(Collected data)

☆ ☆ ☆ ☆ ☆

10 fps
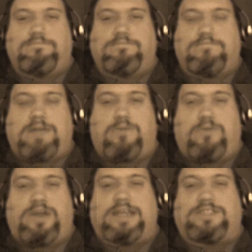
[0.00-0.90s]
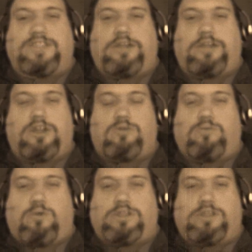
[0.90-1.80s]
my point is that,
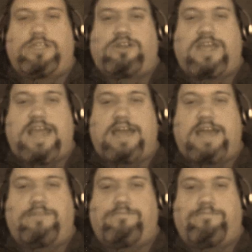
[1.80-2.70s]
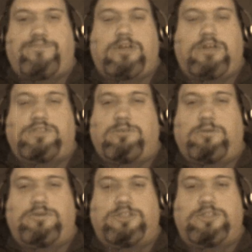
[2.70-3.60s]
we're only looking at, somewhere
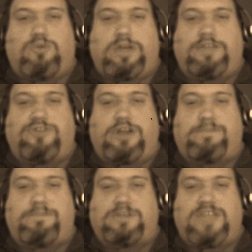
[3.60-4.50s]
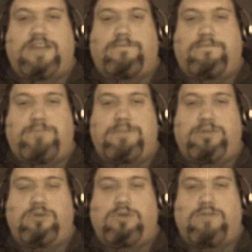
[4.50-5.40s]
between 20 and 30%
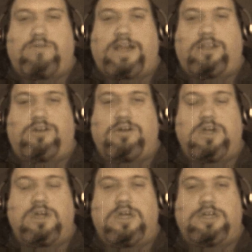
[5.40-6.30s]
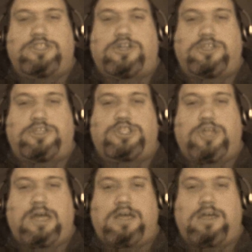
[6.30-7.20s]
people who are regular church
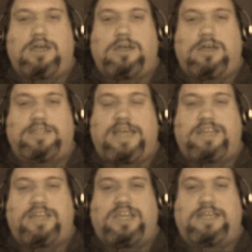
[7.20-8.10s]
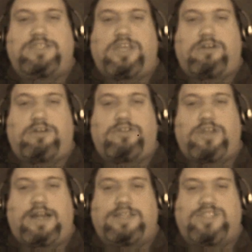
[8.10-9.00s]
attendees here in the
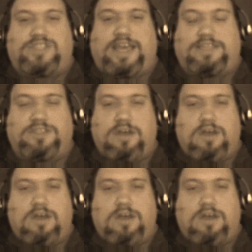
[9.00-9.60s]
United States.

☆ ☆ ☆ ☆ ☆

* About this task *
Restate the data word for word, minus any images.

* Finished exercise *
10 fps
[0.00-0.90s]
[0.90-1.80s]
my point is that,
[1.80-2.70s]
[2.70-3.60s]
we're only looking at, somewhere
[3.60-4.50s]
[4.50-5.40s]
between 20 and 30%
[5.40-6.30s]
[6.30-7.20s]
people who are regular church
[7.20-8.10s]
[8.10-9.00s]
attendees here in the
[9.00-9.60s]
United States.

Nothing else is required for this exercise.